Close parent-child bonds: need of the hour | Sunday Observer

Close parent-child bonds: need of the hour

The lack of parenting skills and the disappearance of close parent-child bonds that this country once boasted of have impacted in many negative ways on our society. From the pre-schooler, primary schoolchild to the adolescent and the 4.1 million youth population, ignorance of proper parenting skills has led to poor nutrition, low IQ development, obesity and non-communicable diseases giving young children a poor start to life. It has made adolescents vulnerable to anti-social habits and caused reproductive health issues. Cigarette smoking and alcoholism is on the rise among youth according to newly released reports by international agencies dealing with child welfare.

The Sunday Observer asked Family Physician, Health Ministry Dr Ramya Premaratne why reviving parental skills is so important in today’s fast changing society.

Excerpts …

Q. Several international children’s agencies recently decided to expand their portfolio to give more emphasis to reviving parenting skills now lacking in many families. As this is a global issue where does Sri Lanka stand? How skilled are Lankans in parenting skills?

A. Parenting is a multidimensional task. To respond to the varied needs of their children, parents must develop knowledge, ranging from being aware of developmental milestones and norms that help in keeping children safe and healthy.

In Sri Lanka multi-disciplinary professionals such as educators, child care, health care and social workers together play a collaborative role in developing parenting skills.
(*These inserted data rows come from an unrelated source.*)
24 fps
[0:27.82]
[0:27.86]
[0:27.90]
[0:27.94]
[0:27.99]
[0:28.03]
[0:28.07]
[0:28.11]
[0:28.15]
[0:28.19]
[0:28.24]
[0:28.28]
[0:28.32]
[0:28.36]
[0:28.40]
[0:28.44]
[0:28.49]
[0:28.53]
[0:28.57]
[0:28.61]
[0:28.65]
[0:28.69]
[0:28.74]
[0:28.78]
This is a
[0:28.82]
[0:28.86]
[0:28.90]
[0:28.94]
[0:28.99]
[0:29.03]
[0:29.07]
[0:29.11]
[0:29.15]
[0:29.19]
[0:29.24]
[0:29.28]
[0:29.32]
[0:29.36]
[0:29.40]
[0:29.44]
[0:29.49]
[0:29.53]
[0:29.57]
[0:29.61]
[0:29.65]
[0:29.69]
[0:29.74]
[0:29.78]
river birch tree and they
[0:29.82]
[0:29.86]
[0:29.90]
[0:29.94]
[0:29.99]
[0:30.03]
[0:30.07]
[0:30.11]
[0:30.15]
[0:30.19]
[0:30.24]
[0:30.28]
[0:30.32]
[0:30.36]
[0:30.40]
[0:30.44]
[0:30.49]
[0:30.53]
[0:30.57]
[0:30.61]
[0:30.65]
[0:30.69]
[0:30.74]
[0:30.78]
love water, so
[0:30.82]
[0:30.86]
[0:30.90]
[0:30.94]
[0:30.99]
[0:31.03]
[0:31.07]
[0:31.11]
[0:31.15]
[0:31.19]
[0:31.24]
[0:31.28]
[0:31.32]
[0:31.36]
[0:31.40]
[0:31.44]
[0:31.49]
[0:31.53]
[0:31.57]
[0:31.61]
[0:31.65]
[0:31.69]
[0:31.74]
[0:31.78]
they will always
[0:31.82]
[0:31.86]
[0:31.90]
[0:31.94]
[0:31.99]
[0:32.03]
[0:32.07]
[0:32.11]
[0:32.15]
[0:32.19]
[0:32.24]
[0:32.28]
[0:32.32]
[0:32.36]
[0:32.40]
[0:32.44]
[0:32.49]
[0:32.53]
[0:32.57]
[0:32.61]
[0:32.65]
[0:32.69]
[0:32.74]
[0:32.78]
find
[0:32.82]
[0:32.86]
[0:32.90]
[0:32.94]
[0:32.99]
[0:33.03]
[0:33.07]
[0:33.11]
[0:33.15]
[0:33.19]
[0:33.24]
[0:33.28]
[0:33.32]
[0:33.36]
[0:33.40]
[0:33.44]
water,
The social systems (e.g. institutions, laws, policies) also interact with families and support parenting at all levels of the community: eg; The study on “Awareness in parents of preschoolers in disadvantaged communities” which was conducted for the Child Development Center, Open University of Sri Lanka.

Q. From recent studies done locally, is the bond between mother and child, father and child getting closer or vice versa?
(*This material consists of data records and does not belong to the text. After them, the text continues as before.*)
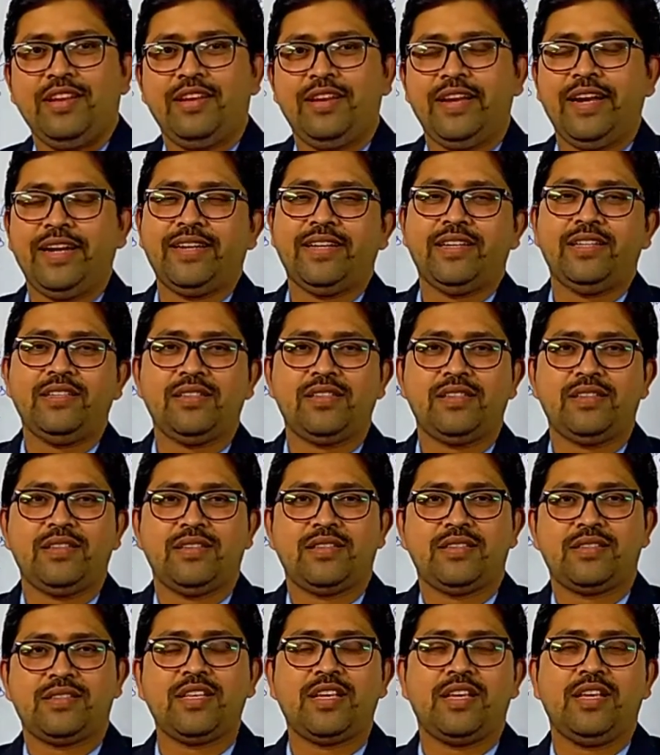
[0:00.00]
let us
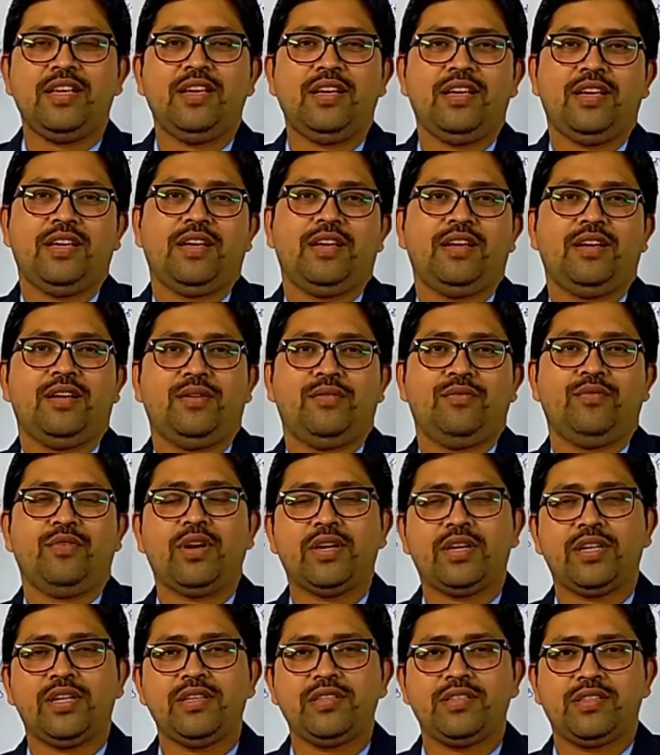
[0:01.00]
see
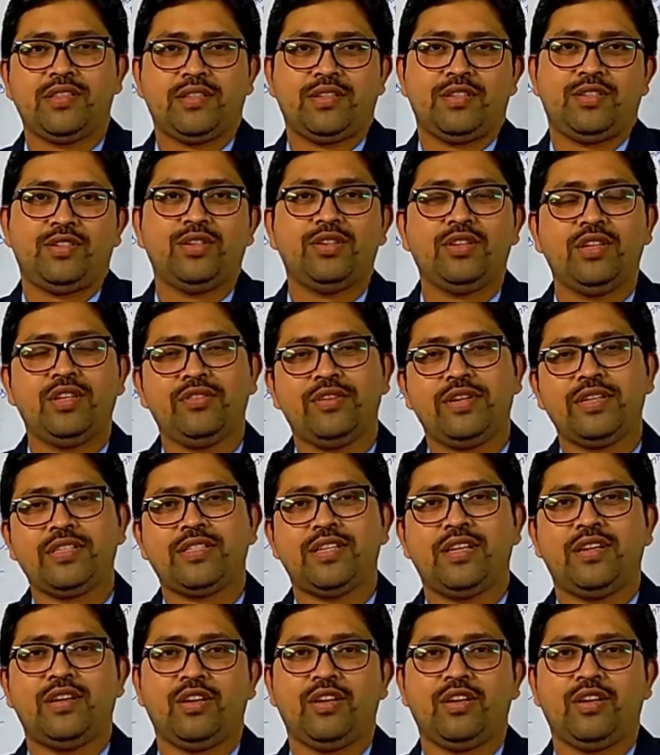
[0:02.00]
what is universal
A. The strength of the parent-child bond depends on many factors, including the amount of time invested in the relationship, the hobbies, interests, talents and communication that parents and children share.
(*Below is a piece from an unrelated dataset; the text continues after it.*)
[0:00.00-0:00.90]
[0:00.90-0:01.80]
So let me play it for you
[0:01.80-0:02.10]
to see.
Q. The UNFPA has mentioned that education enhances women’s understanding their place in society, provides them with skills and information in giving them a more effective voice in their role as parents. Your comments?

A. Yes. The higher their education and knowledge the more positive will be parent-child interactions and outcomes, specifically, parenting knowledge about proper nutrition, safe sleep environments, how to soothe a crying baby, knowledge about health and safety and how to access health care, protect children from physical harm (e.g., the importance of wearing a seat belt or a helmet), and promote good hygiene and nutrition.

Q. The Health Ministry has identified key issues with regard to parent-child relationships. What are they?

A. Poverty and low-income of the family

Parental mental illnesses

Alcoholism and violence in the home

(The reasons for domestic violence vary. Infidelity of both partners, jealousy, loss of self-worth, alcoholism, low or lack of education, unemployment, employment of women outside the home, financial difficulties, disputes, most commonly regarding land and congested living conditions.)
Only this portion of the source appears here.